• [RECORDS PROVIDED]:
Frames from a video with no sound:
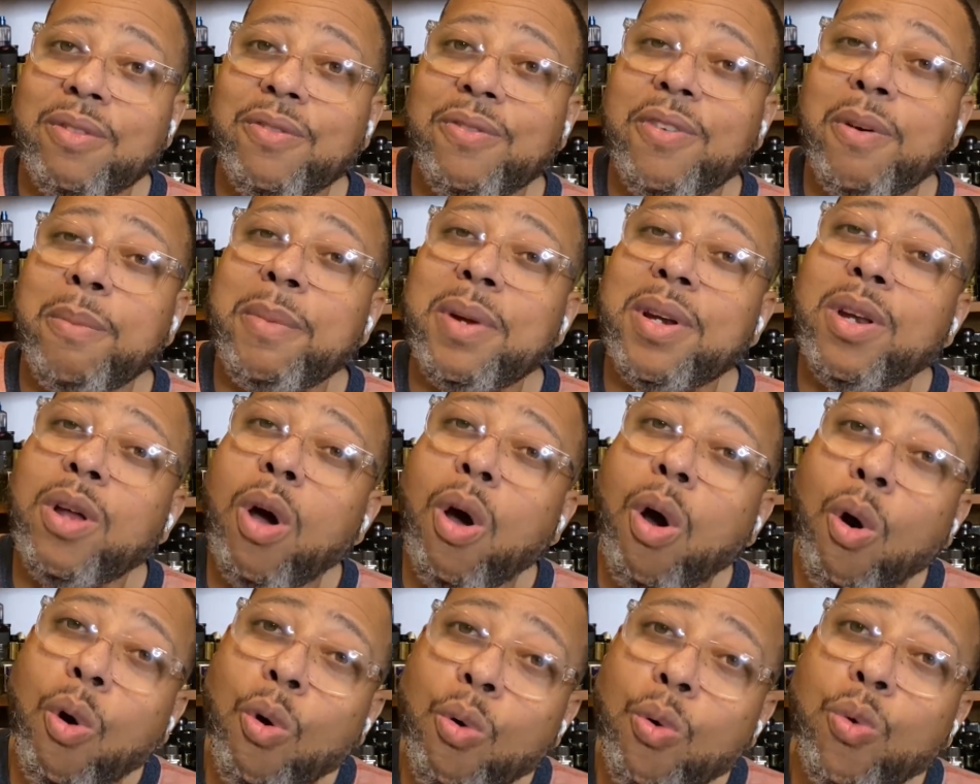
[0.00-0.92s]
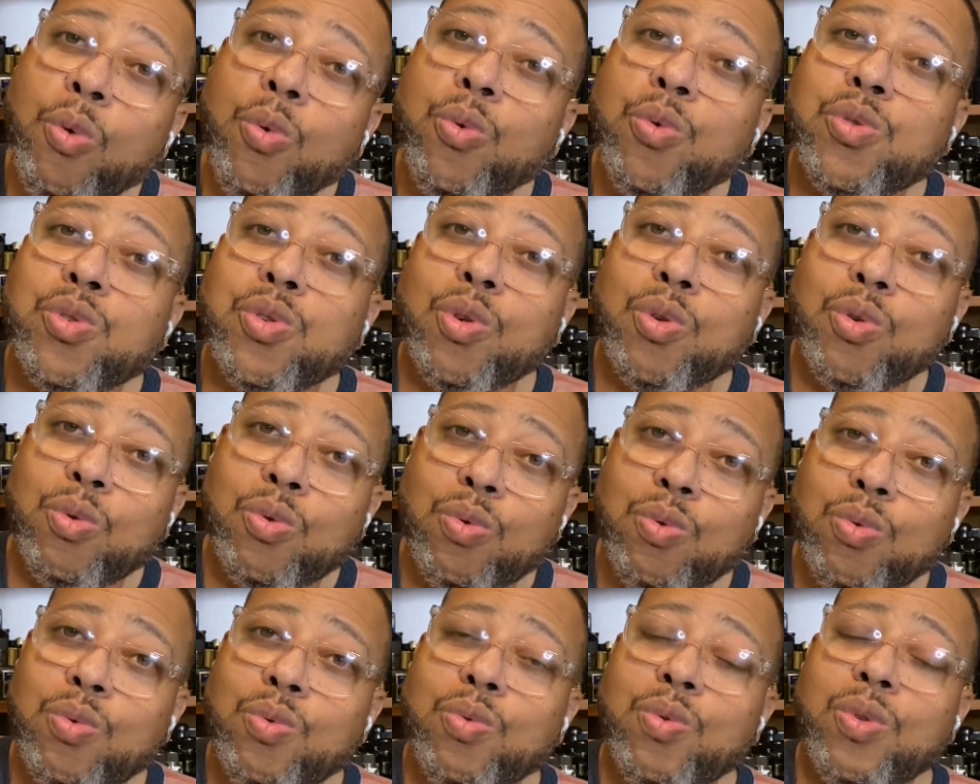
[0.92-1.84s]
from an old
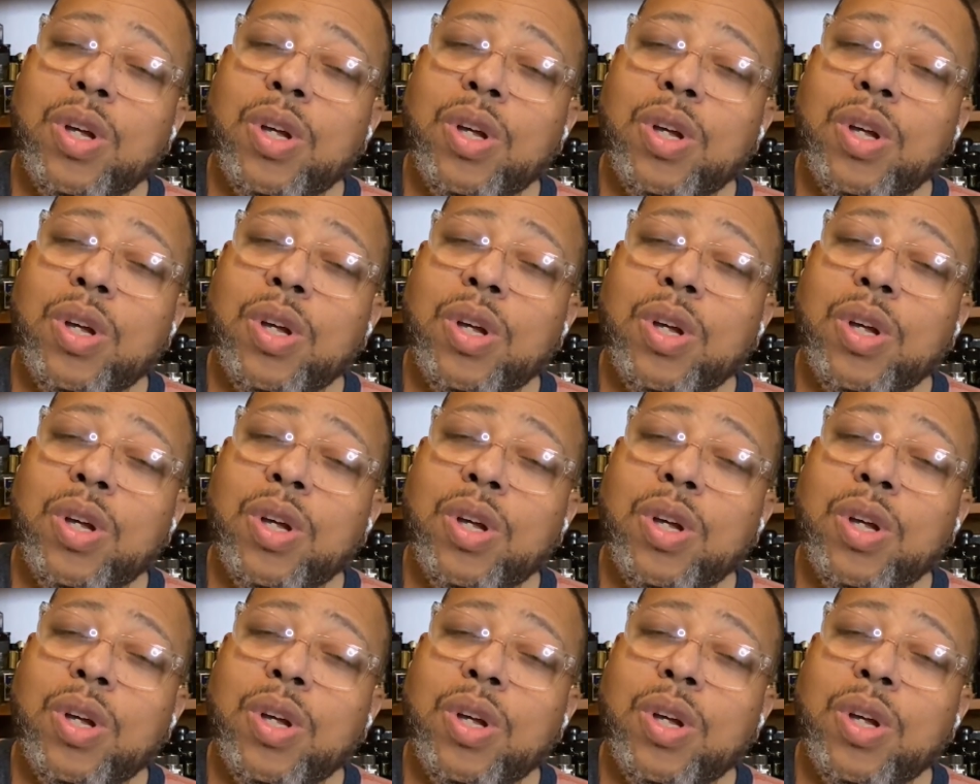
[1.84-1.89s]
school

• [ACTIVITY]: Retype the whole listing exactly and leave the pictures out.

• [RESPONSE BOX]:
Frames from a video with no sound:
[0.00-0.92s]
[0.92-1.84s]
from an old
[1.84-1.89s]
school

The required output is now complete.